Since graduating from undergraduate, several of my current realities have created tension with this world view. I’m at a point in my life where networking means everything, so I don’t want to damage my reputation in anyway. I recognize that as a lawyer—specifically a black lawyer—I’m now in a much smaller community and this is a community that feels like it’ll be much more difficult to truly escape than other communities that I have joined. Finally, I never liked moving and always wanted to be part of a community and help other communities thrive.
First Job
That final reason is why I worked for a small nonprofit in Washington, DC dealing with education policy. My job was to convince State Boards of Education to adopt policies that would promote diversity and encourage equal educational opportunity for all students. More specifically, I compiled and presented research on the negative impact of punitive discipline on students of color, teacher equity, and school desegregation. I learned a lot about education policy. I can tell you that one suspension in the 9th grade increases the risk of dropping, and each additional suspension increases that risk by 20%. About 60% of black males have been suspended at least once, compared to only 25% of white men. I know this disparity begins as early as pre-K.
However, while I felt like I was doing good work, I was not happy. Change is very slow, and the organization was nonpartisan. This meant that we often had to stand by as state boards adopted policies antithetical to our overall message. Additionally, I felt as though policy work on its own was not enough. Policymakers often had difficulty communicating with teachers and the implementers of their policies, and, therefore, implementation always left something to be desired.
Most importantly, however, was the fact that the environment at this organization was toxic. There was a high turnover rate and a culture dominated by cliques and power struggles. Even though I did not realize this until later, my position was created as part of a power struggle between two people working within the organization. Therefore, I was involved from day one, and at times this made everything very uncomfortable for me. When things became too stressful, I decided to apply to law schools. If I got into a school I liked, I’d go, and quit this job in the summer before classes start. If I didn’t get into a school I liked, I’d wait it out another year or so.
By March, things were different. I could no longer handle the toxic culture either. After my direct supervisor said some things she should not have said, and after I realized I was still being asked to perform secretarial duties when other entry-level employees who started after me were not, I decided to quit much sooner than I had originally planned.

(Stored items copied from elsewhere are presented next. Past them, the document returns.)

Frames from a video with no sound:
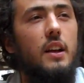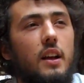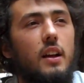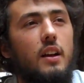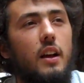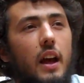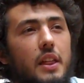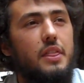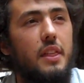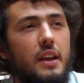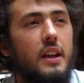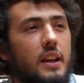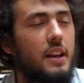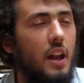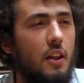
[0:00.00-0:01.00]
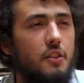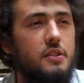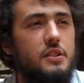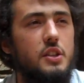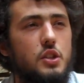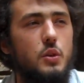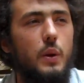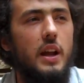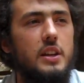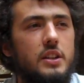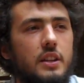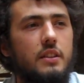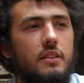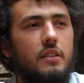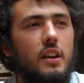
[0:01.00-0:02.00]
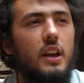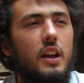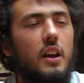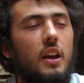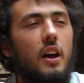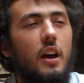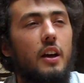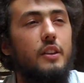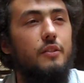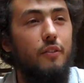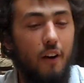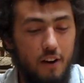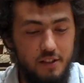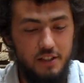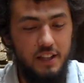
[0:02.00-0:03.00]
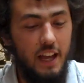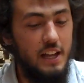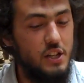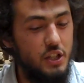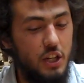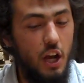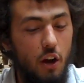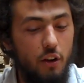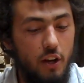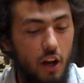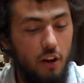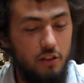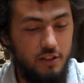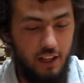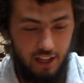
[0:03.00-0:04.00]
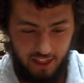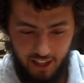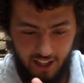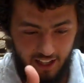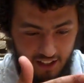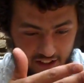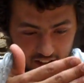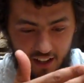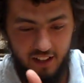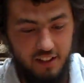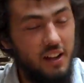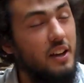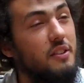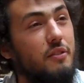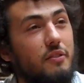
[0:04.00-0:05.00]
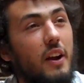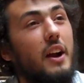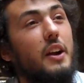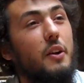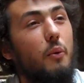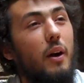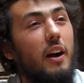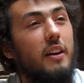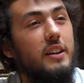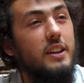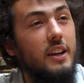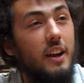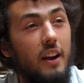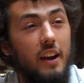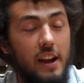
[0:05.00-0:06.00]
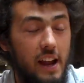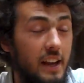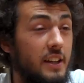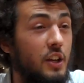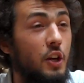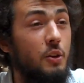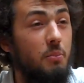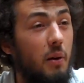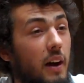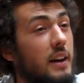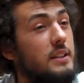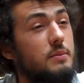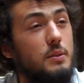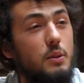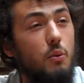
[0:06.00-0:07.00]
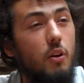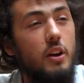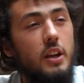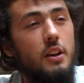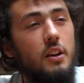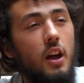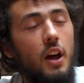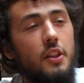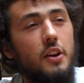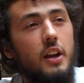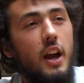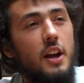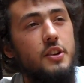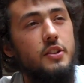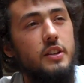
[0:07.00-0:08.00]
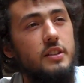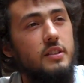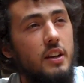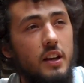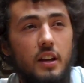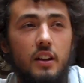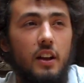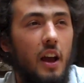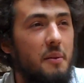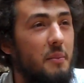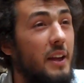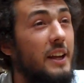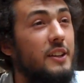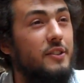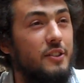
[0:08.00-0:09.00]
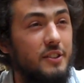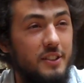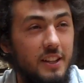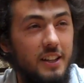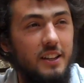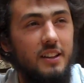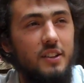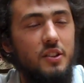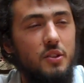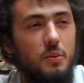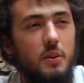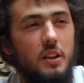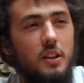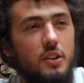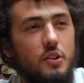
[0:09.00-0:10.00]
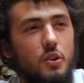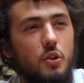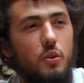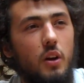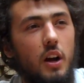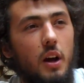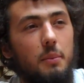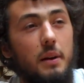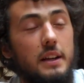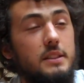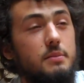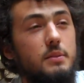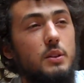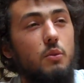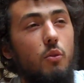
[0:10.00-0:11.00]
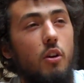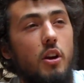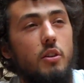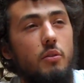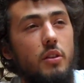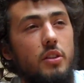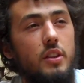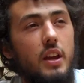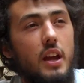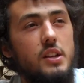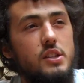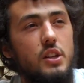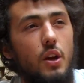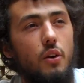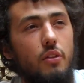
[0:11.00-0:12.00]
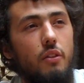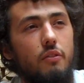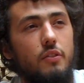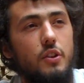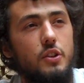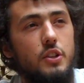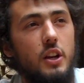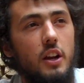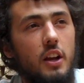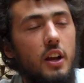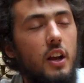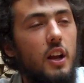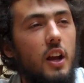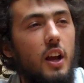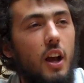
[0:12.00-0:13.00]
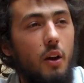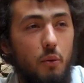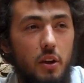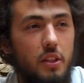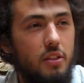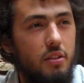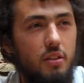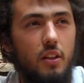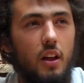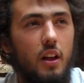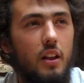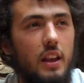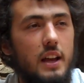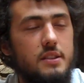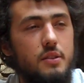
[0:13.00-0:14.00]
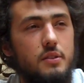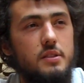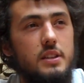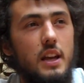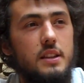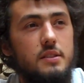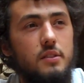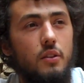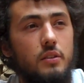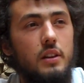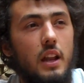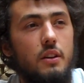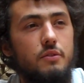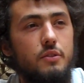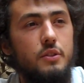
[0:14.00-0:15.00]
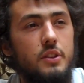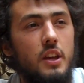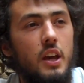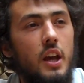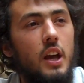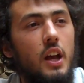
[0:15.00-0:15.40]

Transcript: I think in other situations. As far as the NGO goes, I think it does very well here and could possibly work in other countries. I'm interested to possibly work with the NGO in the future, with l'Association La Voûte,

Additionally, I had increasingly become disillusioned with the idea that change could happen because there were so many moving pieces. Education policy was only a very small piece in a very large puzzle made up of many tiny pieces. Additionally, school desegregation and implicit bias would only go away if white people decided they no longer wanted segregated schools or wanted to enroll in a cultural competency course. I began t of feel as though my work was meaningless, I couldn’t afford health insurance, and I still had loans to pay off. So after eight months, I quit my job and started working at a library for a month until I received an offer to participate in a program that allowed me to work at a law firm before law school.
Almost a year since I sent in my letter of resignation to the nonprofit, I still feel like I ran away from the job. I am glad I left the organization, but I still feel as though the work was important yet meaningless at the same time because of the difficulty of effecting change when all of the pieces necessary for actual social change don’t work together.
There are two subjects in this draft: (1) what my childhood gave me;
and (2) what I learned in policy work. I think that of the two the
first is clearly more important. The primary route to the
improvement of the essay is to concentrate on it. From the primary
point of view, the role the secondary topic as to illustrate: it
shows the tendency (as you interpret the experience) to run away
rather than to face confrontation. I'm not sure that's right: you
appear in fact to have stuck out a bad job, and the accompanying
office politics, longer than many other people (not necessarily the
children of soldiers) would have done. But leaving that story to
stand for what it does, in your view, stand for, it can still be
narrated in two sentences, leaving more room for what really is the
subject.
Which is, how do I make "long form" commitments in my life, given my
upbringing? As it turns out—perhaps not very
surprisingly—you are already solving that problem, but fearing
that your solution isn't good enough. You do want to make
community, do want to put down roots and have a long term somewhere.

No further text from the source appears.